木曜の夜は電話の前で待つ。
 彼は金曜でも土曜でもなく、木曜という中途半端な日に電話をかけてくる。きまって午後十時過ぎ。何故か私から電話をかけることはない。それがルールのようになっていた。私たちは一週間に一度、何時間も電話で話し込む。面白い事、くだらないこと、ときに真面目な話。私は木曜の夜には全ての用事をキャンセルして、家の電話機の前で静かに待つ。彼が電話をかけてこない木曜はなかった。
 私と彼は高校のときの同級生だった。今ではこんなふうに気兼ねなく話せる仲になっているが、高校のときは同じクラスにいてもほとんど言葉を交わさなかった。
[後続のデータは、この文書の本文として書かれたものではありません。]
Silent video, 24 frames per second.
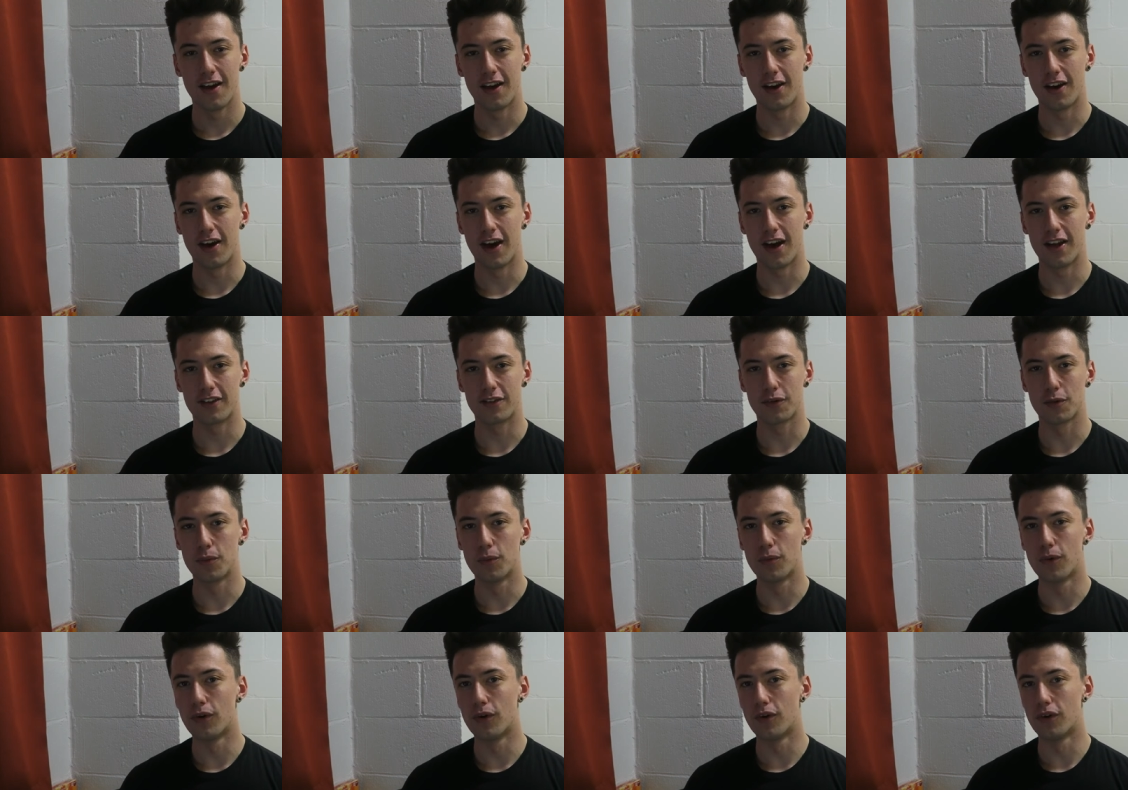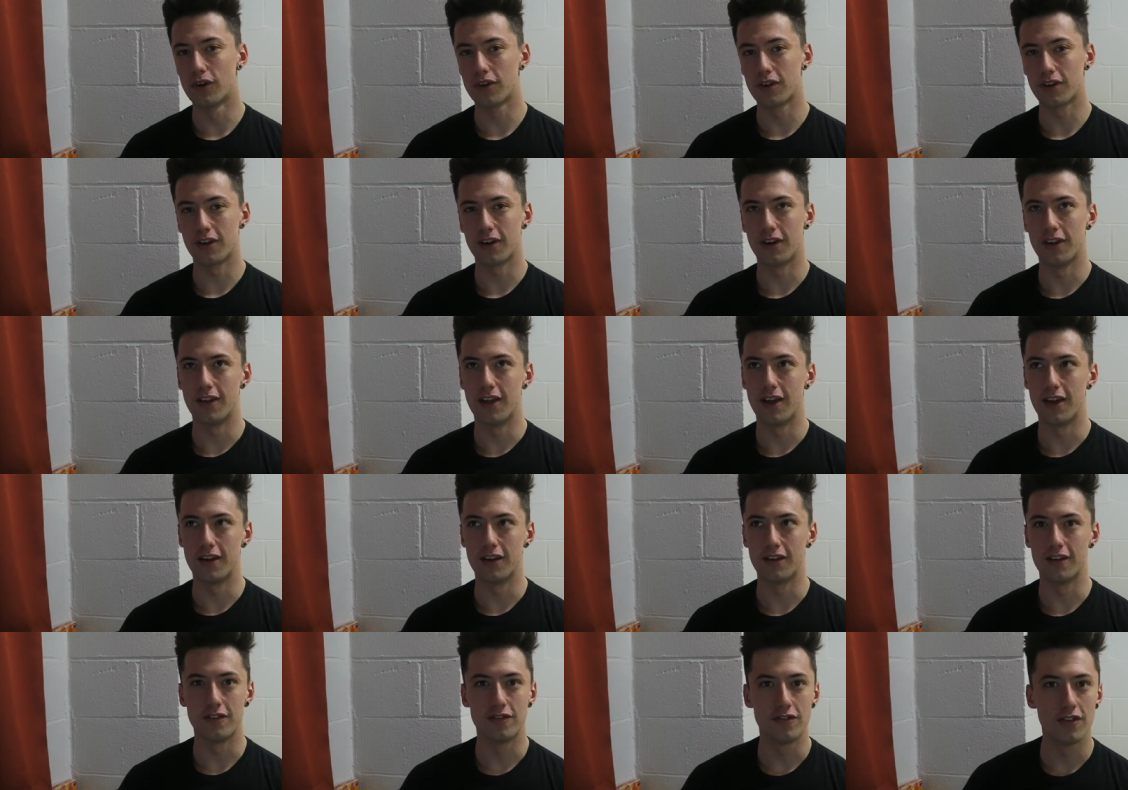I had to walk and
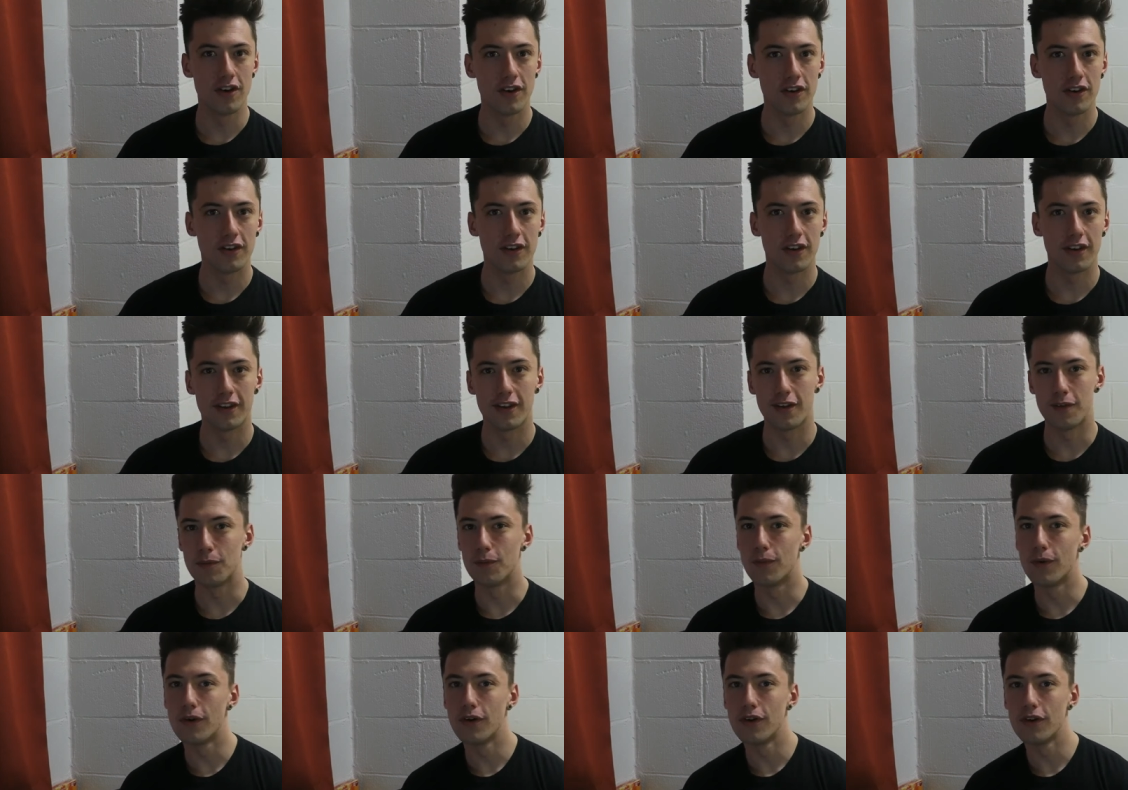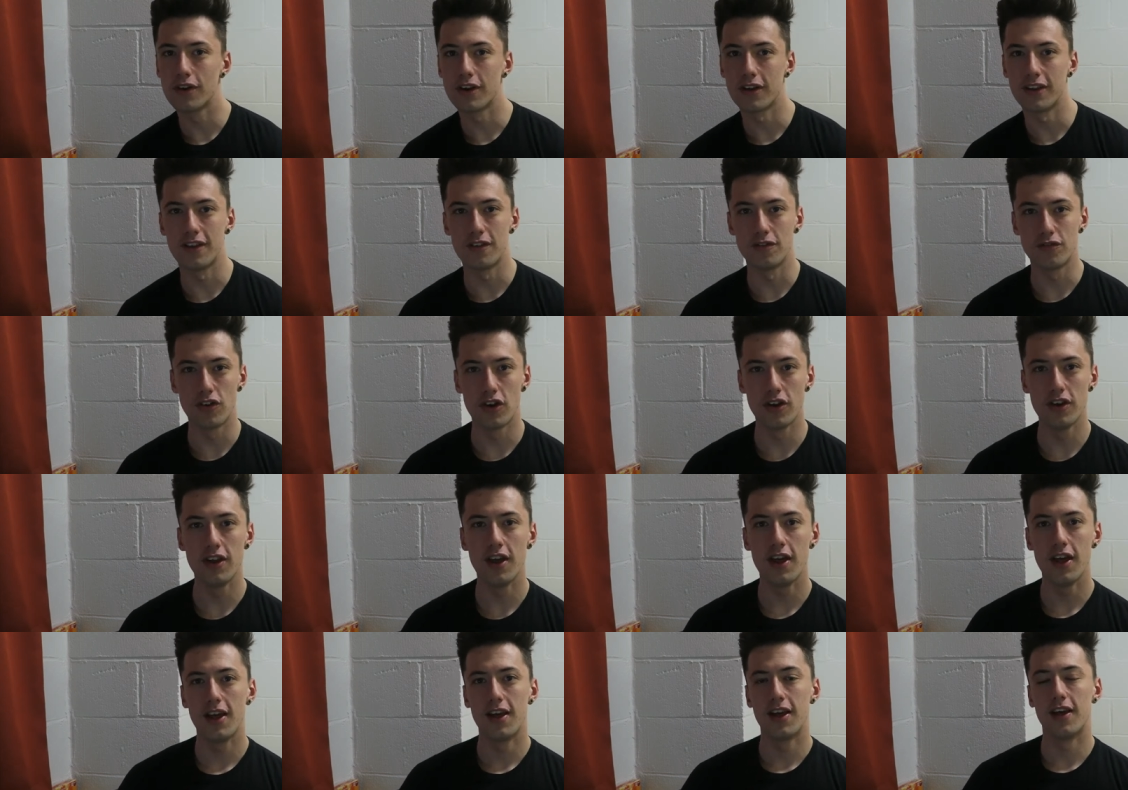then run and then walk and then
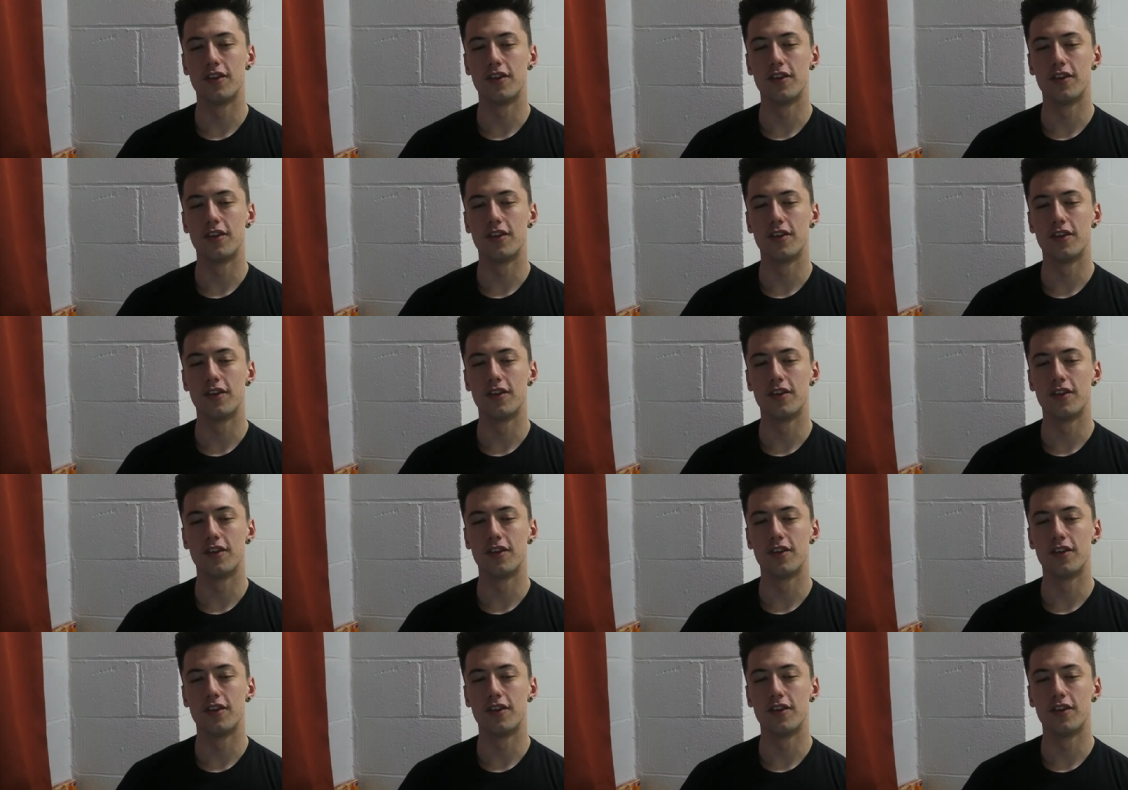run.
 初めて話したのは彼に本を借りたときだっただろうか。彼は教室でいつも、何か本を読んでいた。
 その日の本は青い裏表紙だった。
「それ、何ていう本?」
と私は聞いた筈なのに、今ではその題名を覚えていない。借りていいかと聞くと、彼は黙って本を差し出した。読み終わってからでいい、と断ると、「一回読んでるから」と彼は言った。そしてその本を、私は高校を卒業するまで返し忘れていたのだった。
 大学の入学に向けて引越の準備をしているときに、その本を見つけた。あっ、と思って私は初めて彼に電話をかけ、今すぐ返しに行くから、と謝った。すると彼はあの淡白な声で「あげるよ、その本。」と言うのだった。私はその言葉に甘えることにして受話器を切ろうとすると、彼はさりげなく世間話を始めた。クラスの誰がどこの大学に行くとか、最近のニュースの話題とか。その口調は私に自然と相槌を打たせた。彼の声は音楽のようで、新しい街へ行く昂ぶった私の気持ちを落ち着かせた。受話器越しに、彼の温度が伝わってきた。
 それは習慣となって今でも続いている。他人に話すと「遠距離恋愛?」などと冷やかされるが、恋なんて陳腐な言葉で言い表せないくらい特別だった。
 今日も私は暗い部屋の中で彼と話す。彼の背後からノイズが聞こえる。
「どしゃぶりなんだよ」
 遠く離れた街で、私はカーテンを開ける。快晴の空に、三日月が笑っている。


 水曜に来た手紙は、彼の三回忌を告げるものだった。
 彼が亡くなったことを思い出す度、こんな、彼の魂を眠らせないまねをしてはいけないのだという思いにとらわれる。それでも彼から電話がかかってくる間は、それに甘えていようと思ってしまう。彼の死を思い起こすと、彼からもう電話がこなくなる気がする、、それが、恐ろしい。
 私は待った。決して私からは電話をかけない。いつものように木曜の夜、電話がかかってきた。でもいつもとは違う。私が受話器を取っても、彼は挨拶もせず黙っていた。しかし私は彼だとわかるのだった。その気配。私は黙って彼の言葉を待っていた。彼は何か言いたげで、でも何も喋らなかった。私は目を閉じた。彼の息遣いが感じられた。受話器で繋がっているだけなのに、傍で寄り添っているようだった。

 何時間もたって、突然回線は切れた。朝日が射して、電話は眠った。それでも私はずっと待ち続ける。夜を跨いで、空白の木曜を抱えて。